**ABOUT THIS EXERCISE**: Nothing but the lines from the one showing "(1.07 s to 2.13 s)" through the final line of the data below belongs in the answer, duplicated exactly and without pictures.

**RECORD EXTRACTS**:
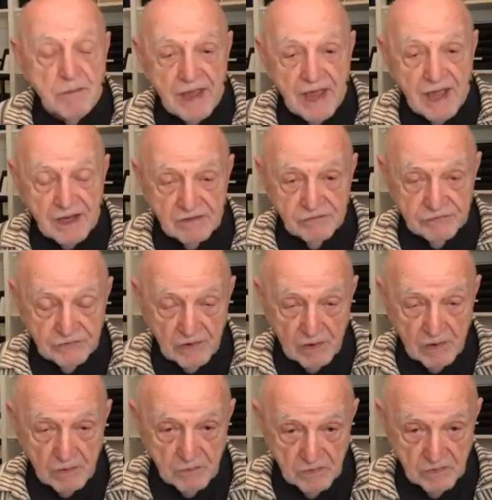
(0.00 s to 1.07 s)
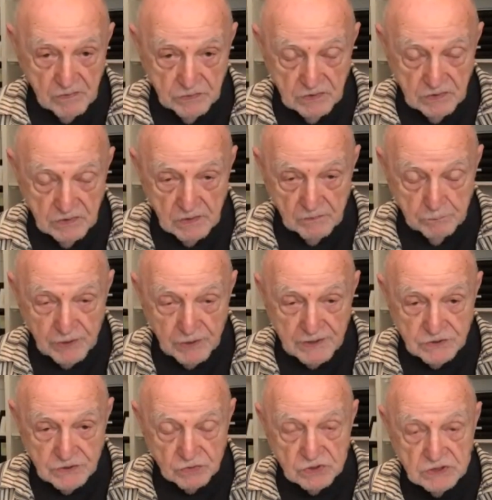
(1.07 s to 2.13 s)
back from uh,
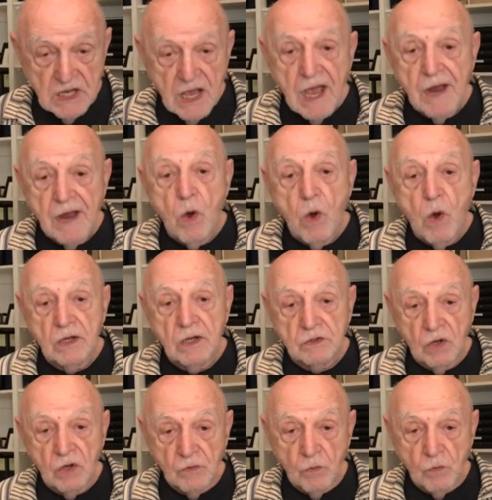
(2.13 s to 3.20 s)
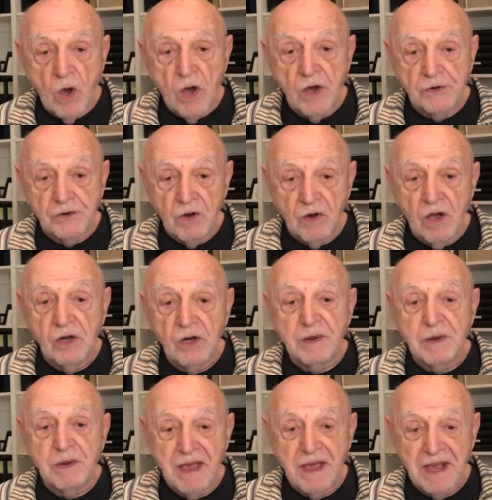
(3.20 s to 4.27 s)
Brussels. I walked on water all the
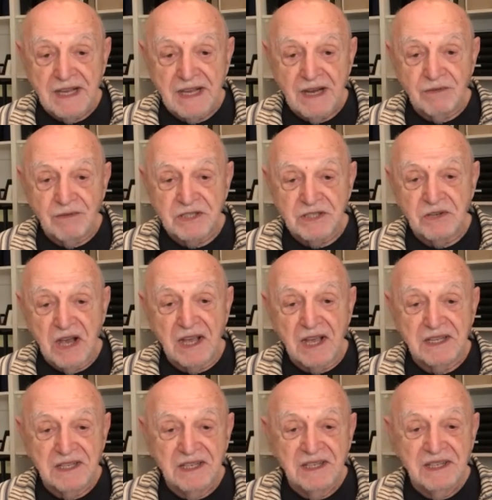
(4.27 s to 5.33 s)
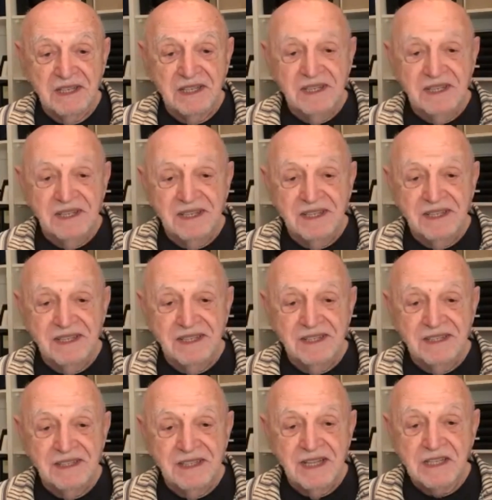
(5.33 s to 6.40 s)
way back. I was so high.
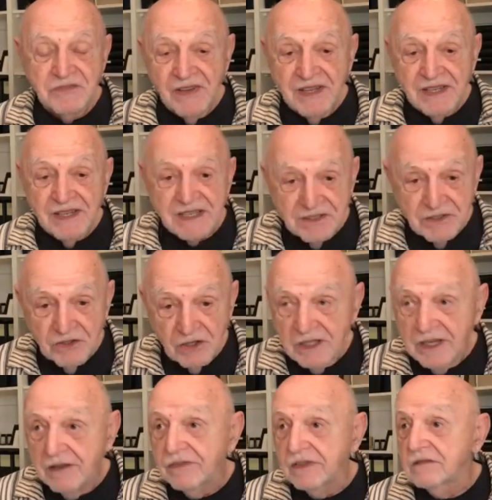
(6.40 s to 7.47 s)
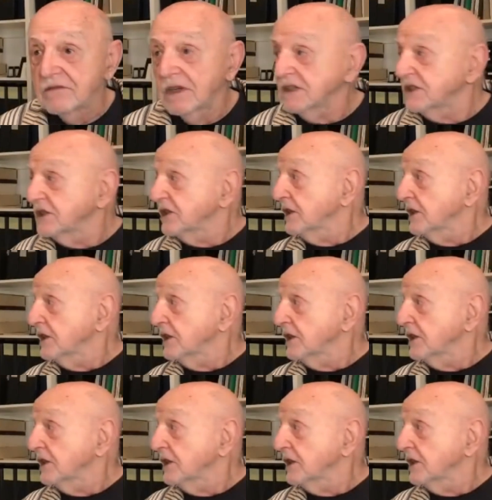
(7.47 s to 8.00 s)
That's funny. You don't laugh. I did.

**SOLUTION FOR THIS PROBLEM**:
(1.07 s to 2.13 s)
back from uh,
(2.13 s to 3.20 s)
(3.20 s to 4.27 s)
Brussels. I walked on water all the
(4.27 s to 5.33 s)
(5.33 s to 6.40 s)
way back. I was so high.
(6.40 s to 7.47 s)
(7.47 s to 8.00 s)
That's funny. You don't laugh. I did.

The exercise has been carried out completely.